What does Coetzee mean by referring to the child David, in these novels’ titles, as Jesus? David does not claim supernatural ancestry, though there are hints scattered through the books that he has been able to perform impossible acts off stage: in the first novel, for instance, he announces that he walked unscathed through barbed wire; in this one, people claim to have seen him flip an ordinary coin and cause it to land heads-up 30 times in a row. David inspires those around him through his remarkable dancing, which may recall the Gnostic tradition of Jesus as a dancing-master, as described in the Acts of John. And there is one electric moment that is explicitly biblical. David requests that the orphanage’s pet lamb be brought to his hospital bed, and shows it to his pet dog, Bolívar, silently commanding the beast not to attack. Or, as Isaiah 11.6 has it: “The wolf also shall dwell with the lamb, and the leopard shall lie down with the young goat; and the calf and the young lion and the fatling together; and a little child shall lead them.” But this child then falls asleep, and the dog is no longer subject to his mastery, so the potential miracle ends in bloody deniability.
For these novels, then, “Jesus” is the name for a phenomenon that arrives from out of nowhere and challenges our received ideas to breaking point, as David does for the adults around him. (He arrived at the academy as a student of dance, Arroyo says, “but soon revealed himself to be not a student but a teacher, a teacher to all of us.”) “Jesus” is the label for a “wild creature” (as someone calls David) with a gentle contempt for the norms of civilisation; a disruptive force of ceaseless questioning that irrupts into ordinary domestic existence but is not of it – as David insists, “I don’t have to be in the universe.
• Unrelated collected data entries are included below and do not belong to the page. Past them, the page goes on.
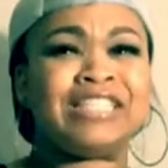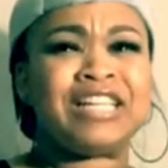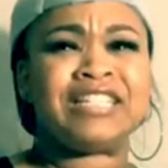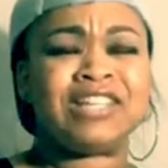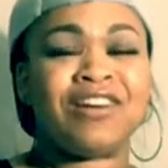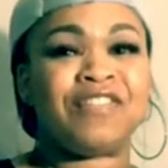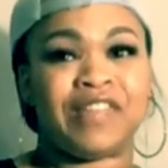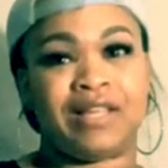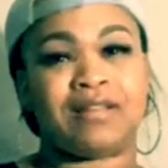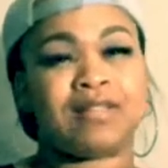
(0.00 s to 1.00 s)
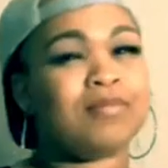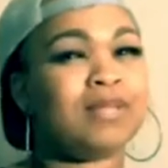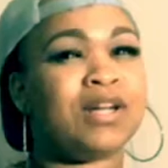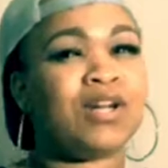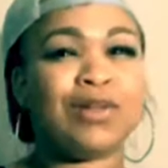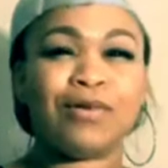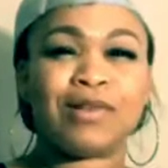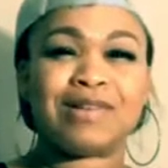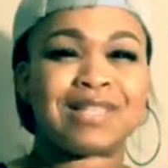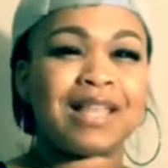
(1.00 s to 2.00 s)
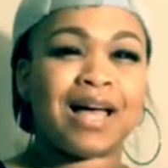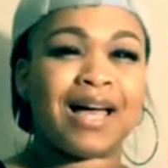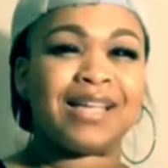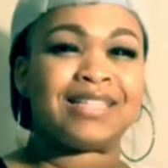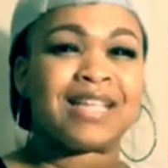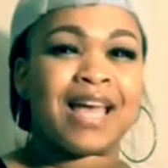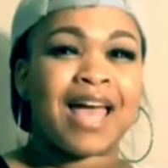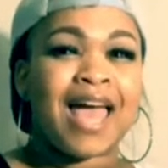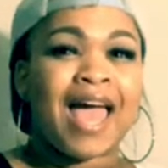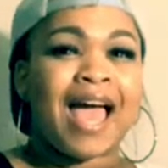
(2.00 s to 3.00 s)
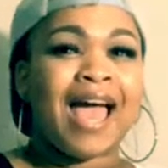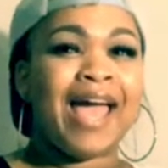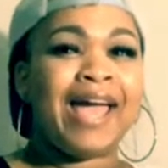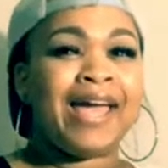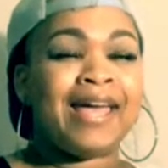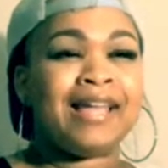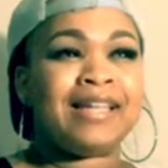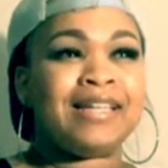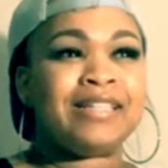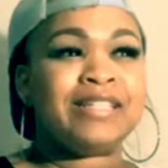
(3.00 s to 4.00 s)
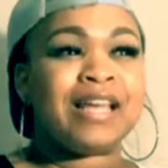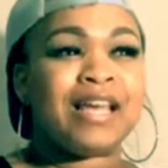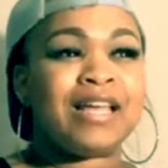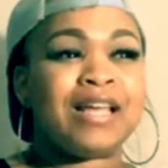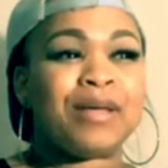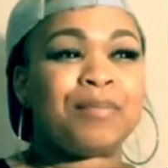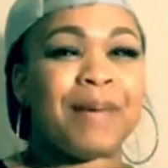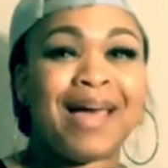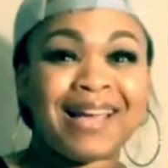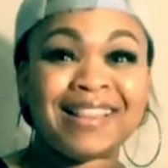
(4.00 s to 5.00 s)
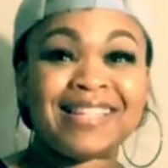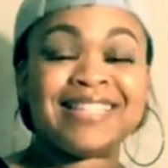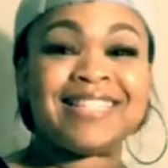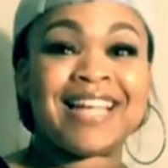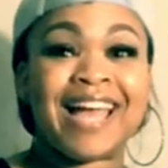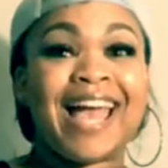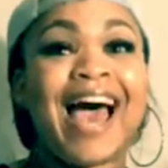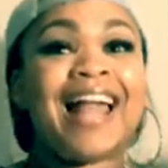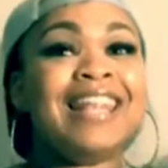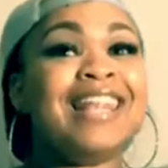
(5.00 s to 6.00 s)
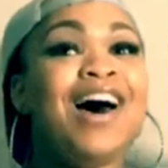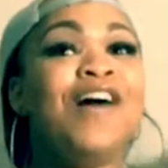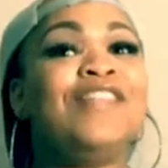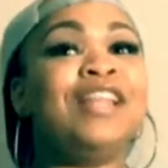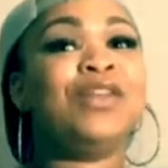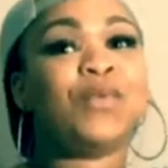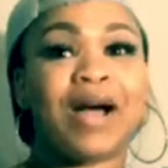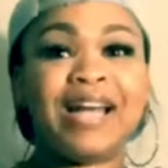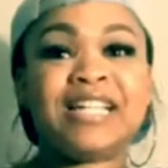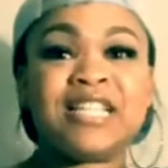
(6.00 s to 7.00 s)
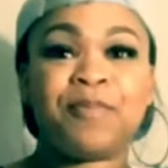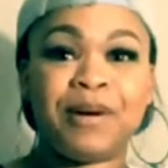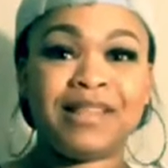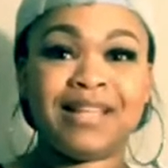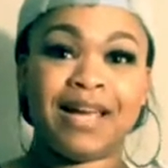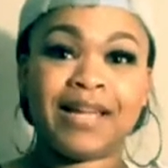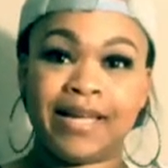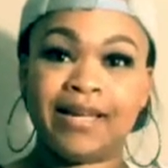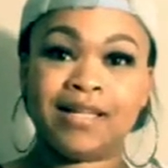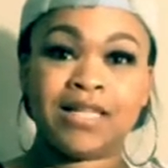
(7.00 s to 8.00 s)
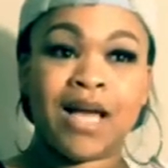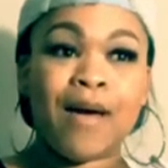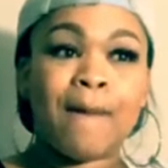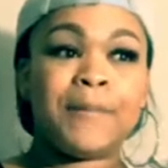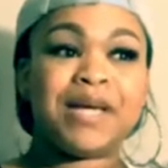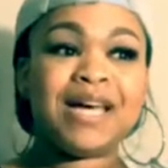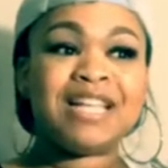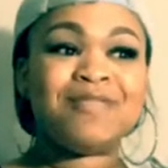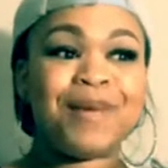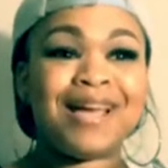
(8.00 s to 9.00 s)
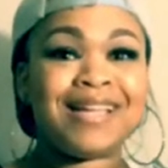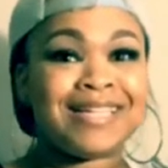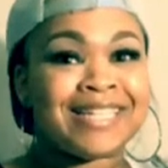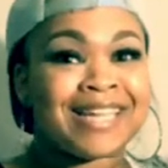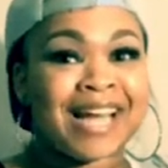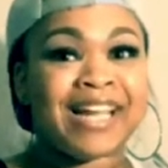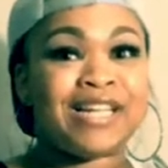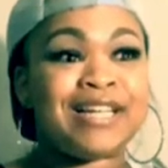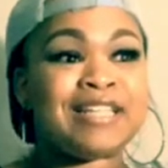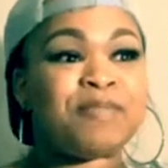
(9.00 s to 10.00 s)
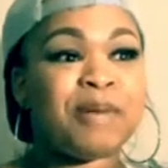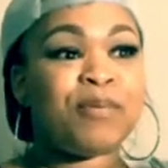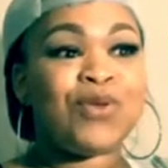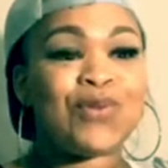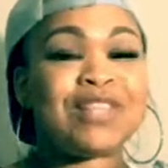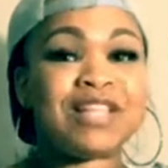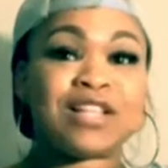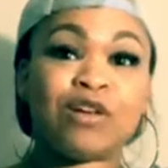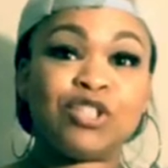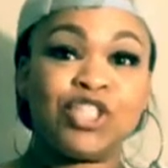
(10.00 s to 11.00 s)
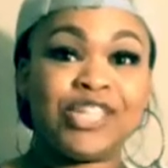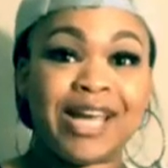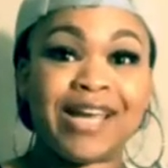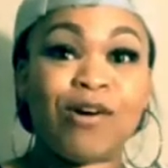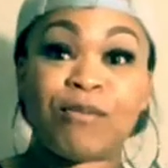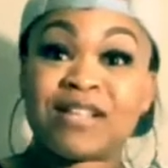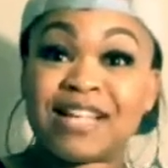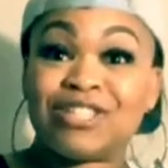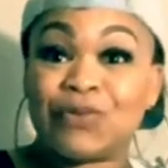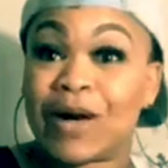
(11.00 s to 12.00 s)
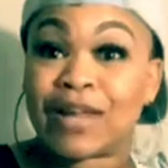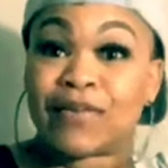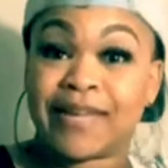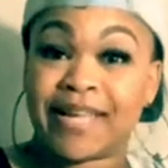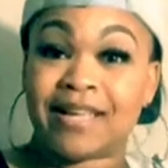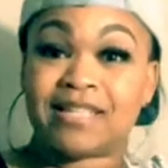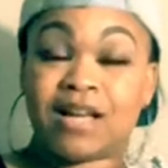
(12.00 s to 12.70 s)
HIV, something along those lines. And back in the day, I love that the writers put that in, because back in the 90s, people used to associate homosexuality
I can be an exception.” It is a name for an unusual child, but also perhaps for any child; and even for the practice of literature itself. As one possibly insane character in the novel writes to Simón: “What we hunger for is not bread […] but the word, the fiery word that will reveal why we are here.”
As the singular David languishes in his hospital bed, he complains of the identity that has been imposed upon him. “Why do I have to be that boy, Simón? I never wanted to be that boy with that name.” He describes a suggestive but baffling cosmology: “Dark stars are stars that are not numbers. The ones that are numbers shine. The dark stars want to be numbers but they can’t. They crawl like ants all over the sky but you can’t see them because they are too dark.” And he speaks of having a “message” that he needs to convey to the world before it is too late, but what is it? The engine of the novel grinds remorselessly on, but never crushes in its gears a delicate, iridescent mystery.